> [Collected data entries]:

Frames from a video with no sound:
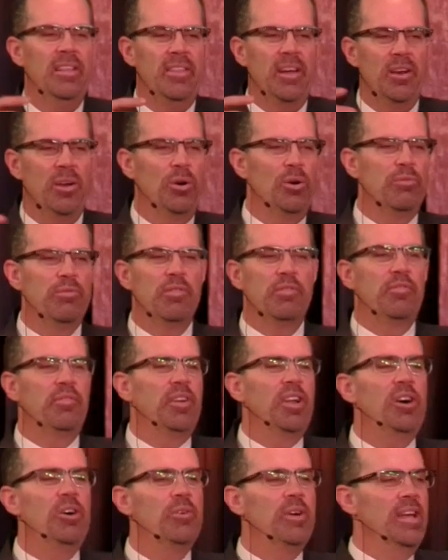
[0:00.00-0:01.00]
that
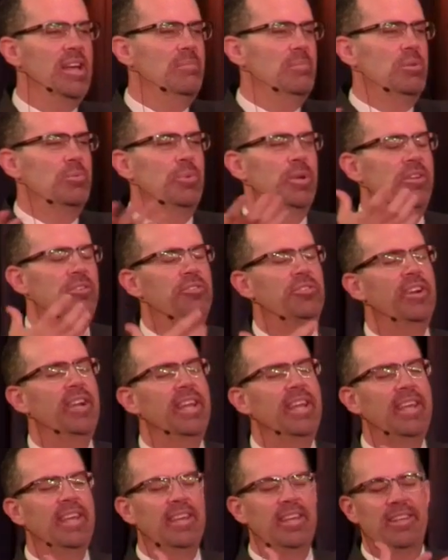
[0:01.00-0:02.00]
overflow him, and we
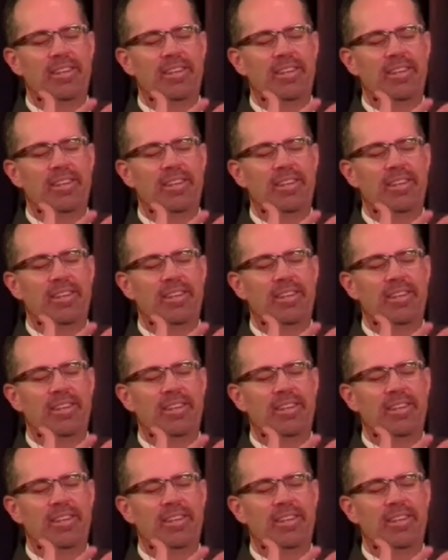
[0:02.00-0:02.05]
drink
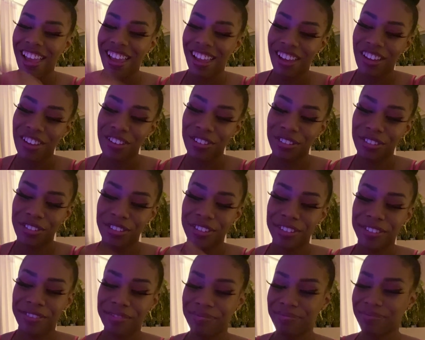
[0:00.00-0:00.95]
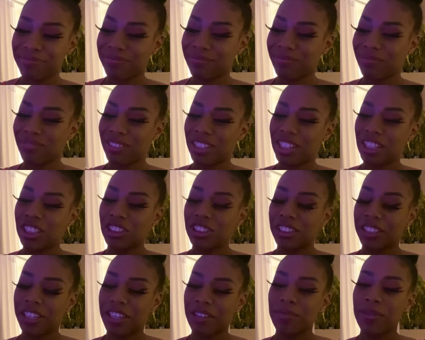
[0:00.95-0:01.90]
Hold on.
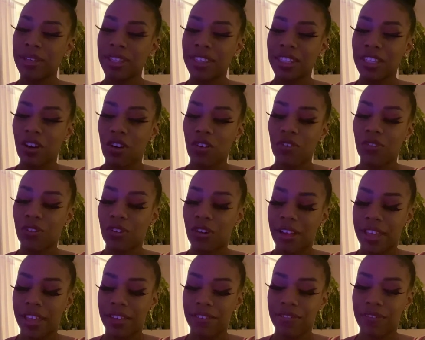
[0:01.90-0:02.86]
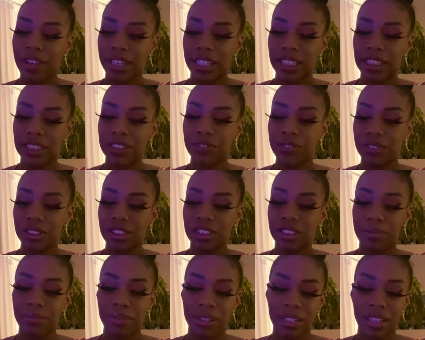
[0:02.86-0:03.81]
Give me the overall advice for
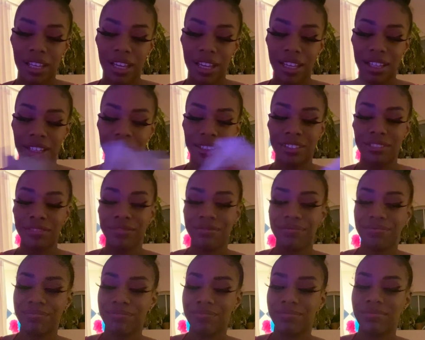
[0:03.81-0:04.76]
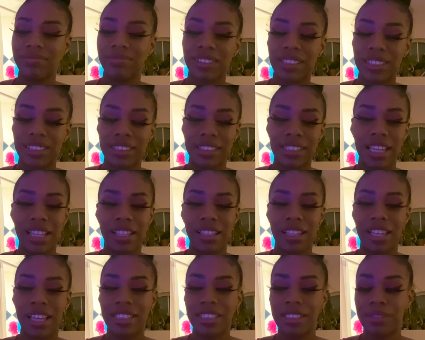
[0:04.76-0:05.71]
Gemini. Say
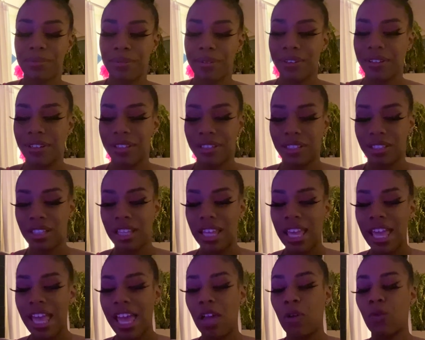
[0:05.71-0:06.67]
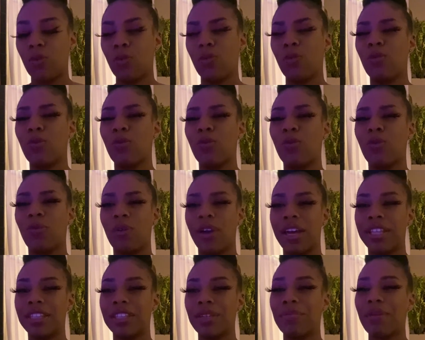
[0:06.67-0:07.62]
less, spirit. Ooh,
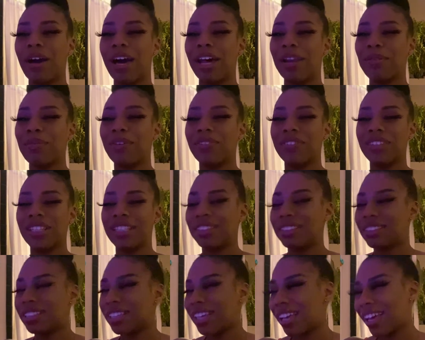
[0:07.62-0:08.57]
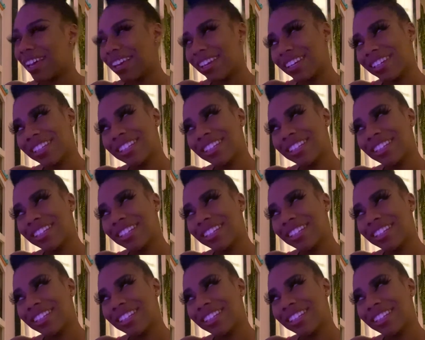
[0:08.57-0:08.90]
at the bottom of the deck,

> [Exercise]:
Please give the data again in full, exactly as written, but without any images.

> [Completed task]:
Frames from a video with no sound:
[0:00.00-0:01.00]
that
[0:01.00-0:02.00]
overflow him, and we
[0:02.00-0:02.05]
drink
[0:00.00-0:00.95]
[0:00.95-0:01.90]
Hold on.
[0:01.90-0:02.86]
[0:02.86-0:03.81]
Give me the overall advice for
[0:03.81-0:04.76]
[0:04.76-0:05.71]
Gemini. Say
[0:05.71-0:06.67]
[0:06.67-0:07.62]
less, spirit. Ooh,
[0:07.62-0:08.57]
[0:08.57-0:08.90]
at the bottom of the deck,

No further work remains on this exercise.